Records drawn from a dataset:
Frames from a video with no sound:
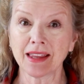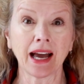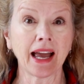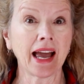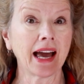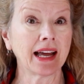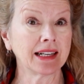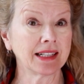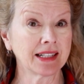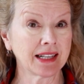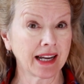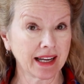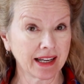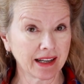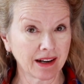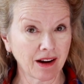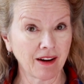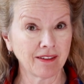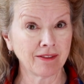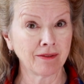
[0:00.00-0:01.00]
I had it
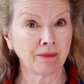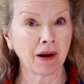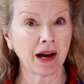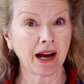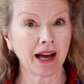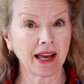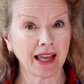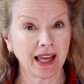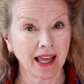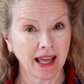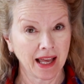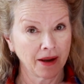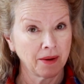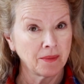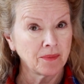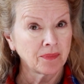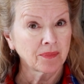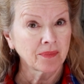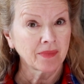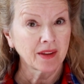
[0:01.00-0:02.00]
taken off by
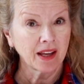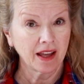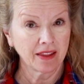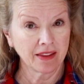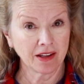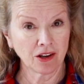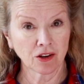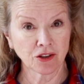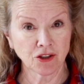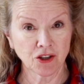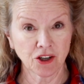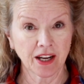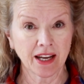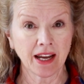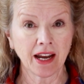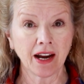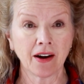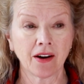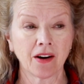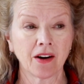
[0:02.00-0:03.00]
the urgent
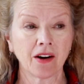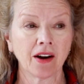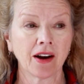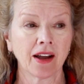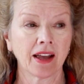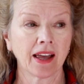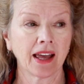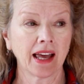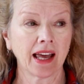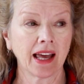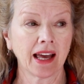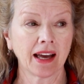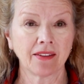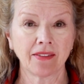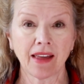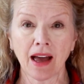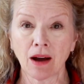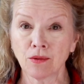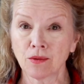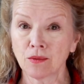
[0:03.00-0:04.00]
care,
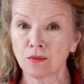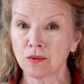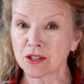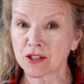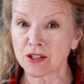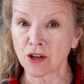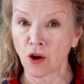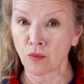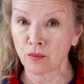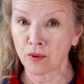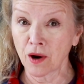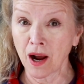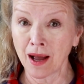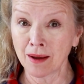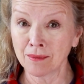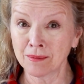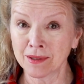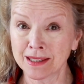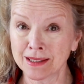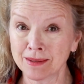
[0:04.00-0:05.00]
and that one was no
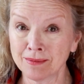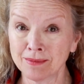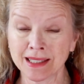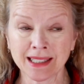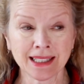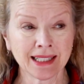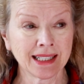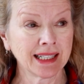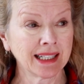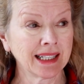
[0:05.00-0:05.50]
problem.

Activity: Print out each record exactly as shown, but keep the pictures out.

Response:
Frames from a video with no sound:
[0:00.00-0:01.00]
I had it
[0:01.00-0:02.00]
taken off by
[0:02.00-0:03.00]
the urgent
[0:03.00-0:04.00]
care,
[0:04.00-0:05.00]
and that one was no
[0:05.00-0:05.50]
problem.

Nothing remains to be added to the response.